* [What you need to do]: Transcribe exactly, and only, the lines from the one containing "(658.07 s to 660.27 s)" through the end of the entries below, leaving the pictures out.

* [Supplied records]:
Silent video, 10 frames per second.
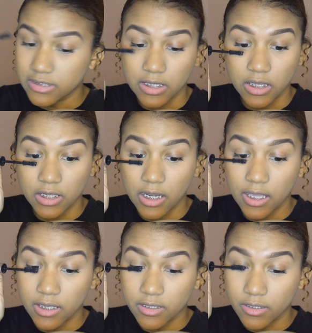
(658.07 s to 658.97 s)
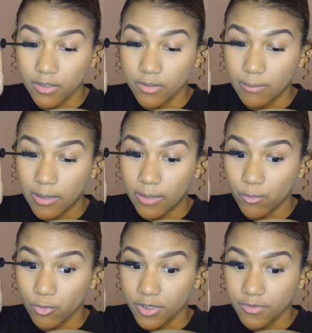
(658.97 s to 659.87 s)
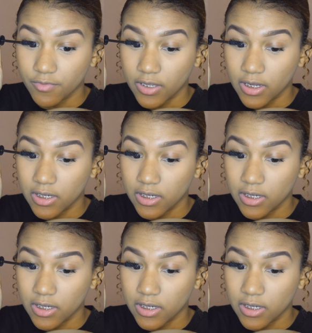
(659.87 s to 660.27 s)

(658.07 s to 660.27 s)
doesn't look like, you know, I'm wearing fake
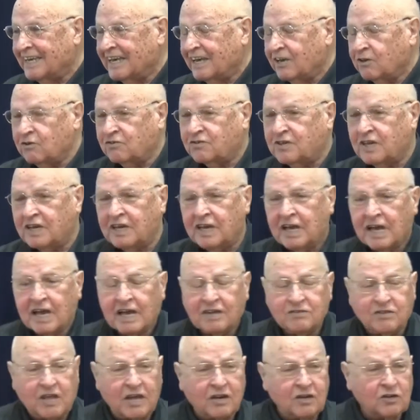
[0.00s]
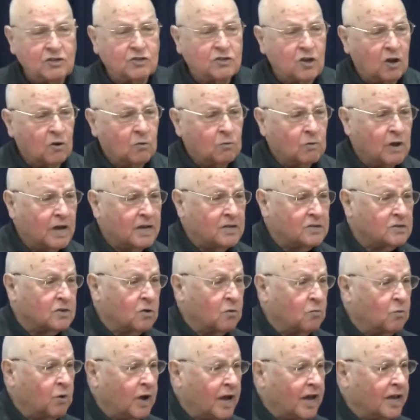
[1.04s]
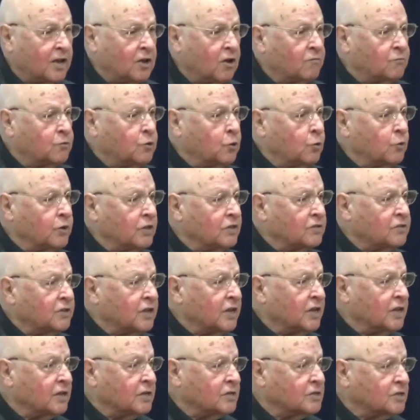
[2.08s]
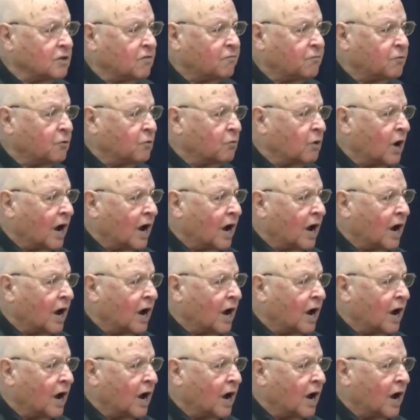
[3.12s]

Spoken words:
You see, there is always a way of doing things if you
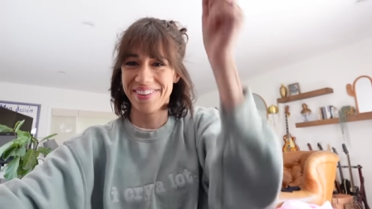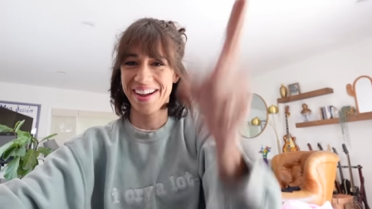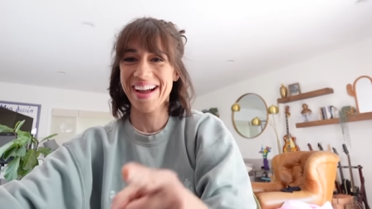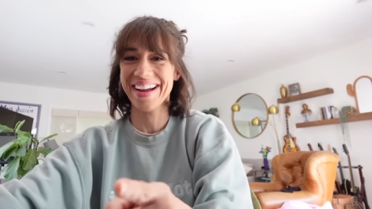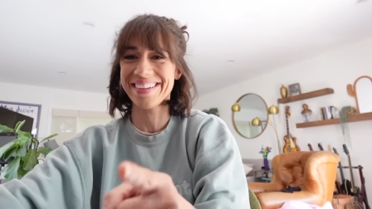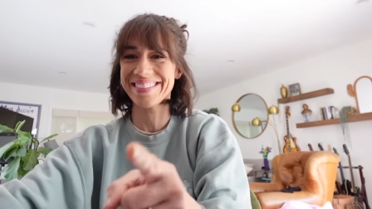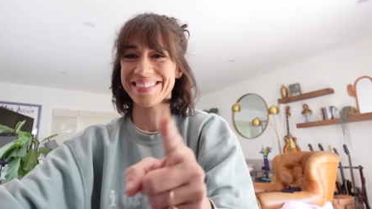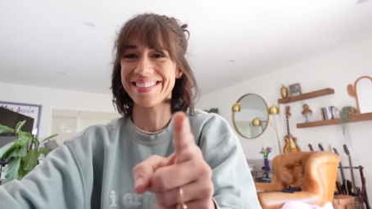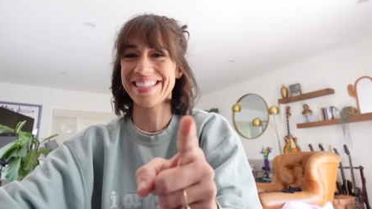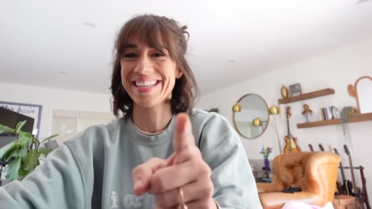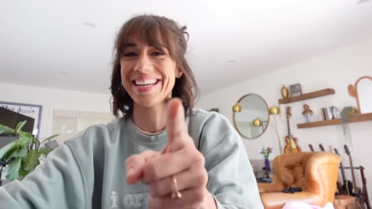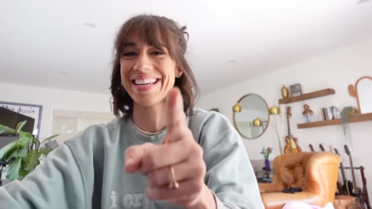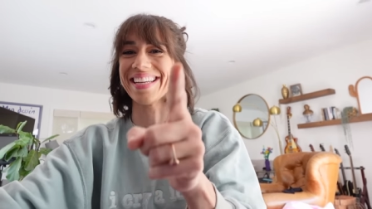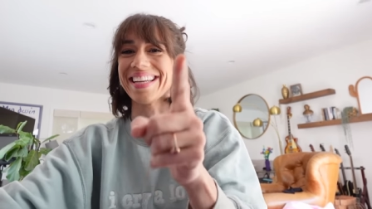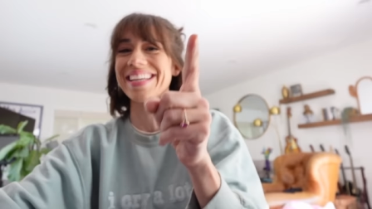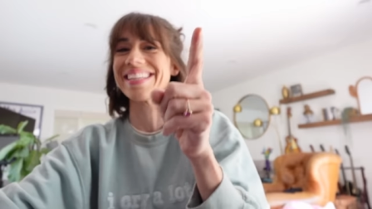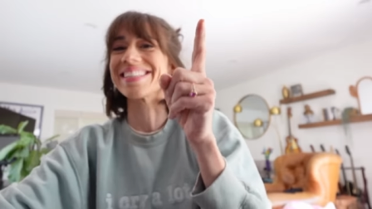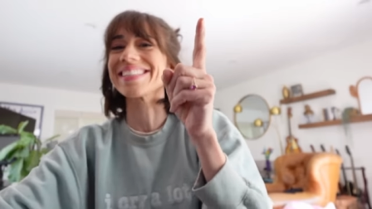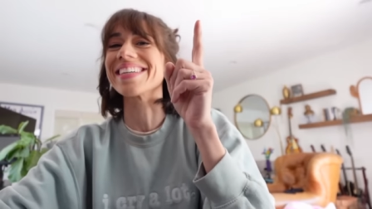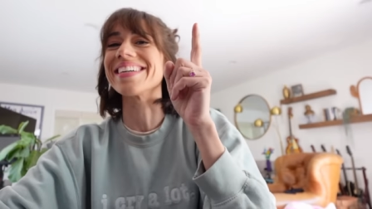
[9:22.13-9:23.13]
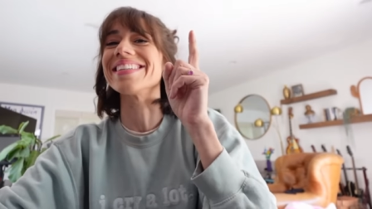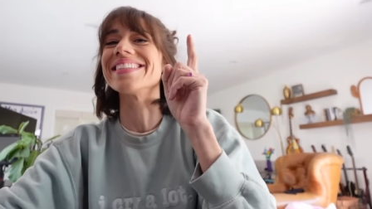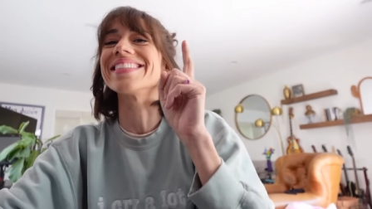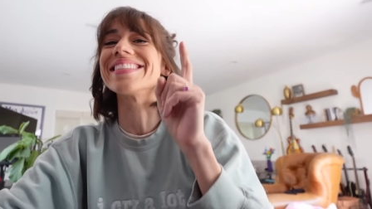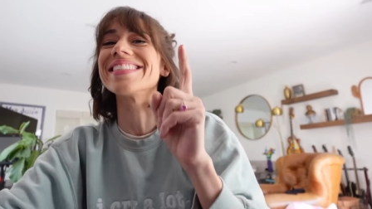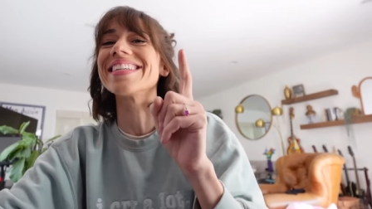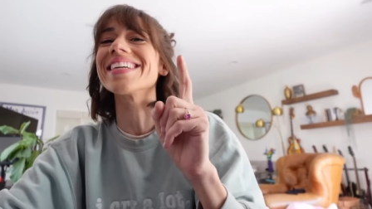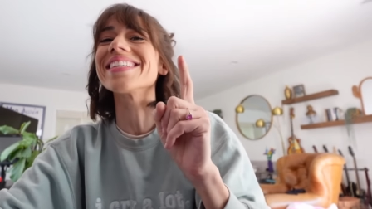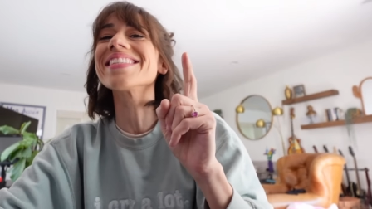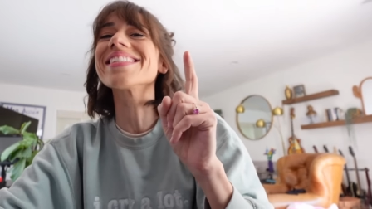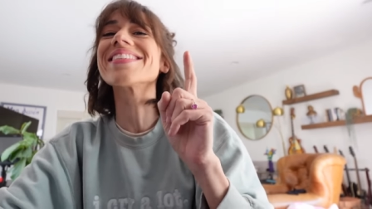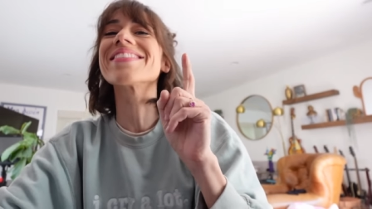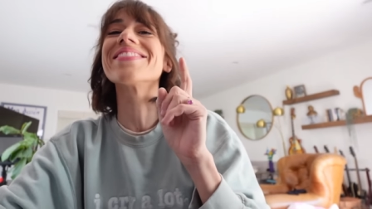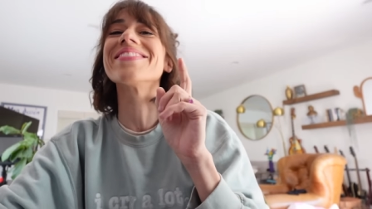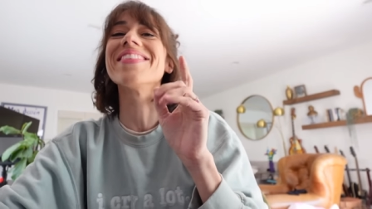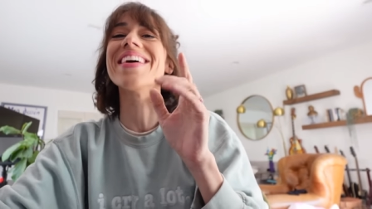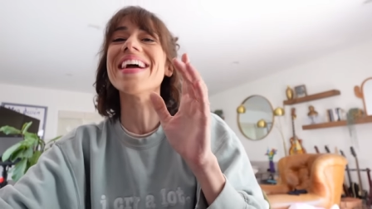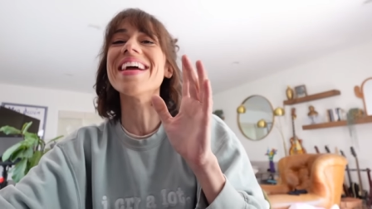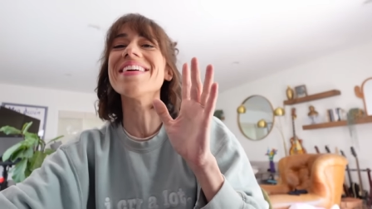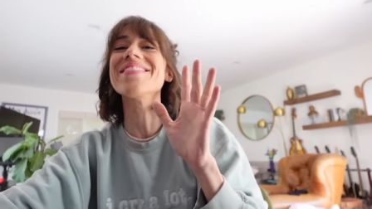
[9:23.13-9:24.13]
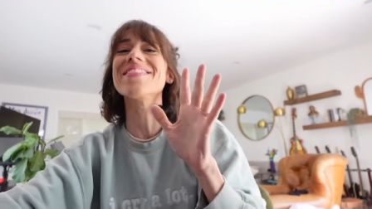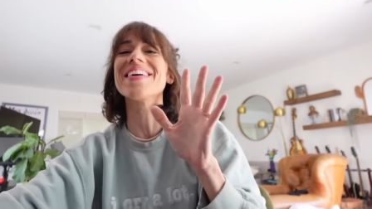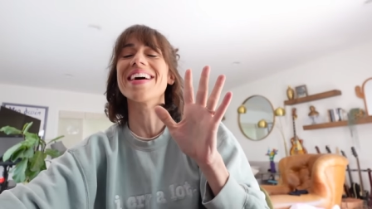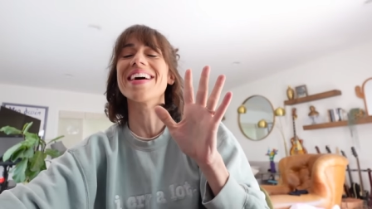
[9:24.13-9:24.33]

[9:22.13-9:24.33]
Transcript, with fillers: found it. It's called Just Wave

* [Your response]:
(658.07 s to 660.27 s)
doesn't look like, you know, I'm wearing fake
[0.00s]
[1.04s]
[2.08s]
[3.12s]

Spoken words:
You see, there is always a way of doing things if you
[9:22.13-9:23.13]
[9:23.13-9:24.13]
[9:24.13-9:24.33]

[9:22.13-9:24.33]
Transcript, with fillers: found it. It's called Just Wave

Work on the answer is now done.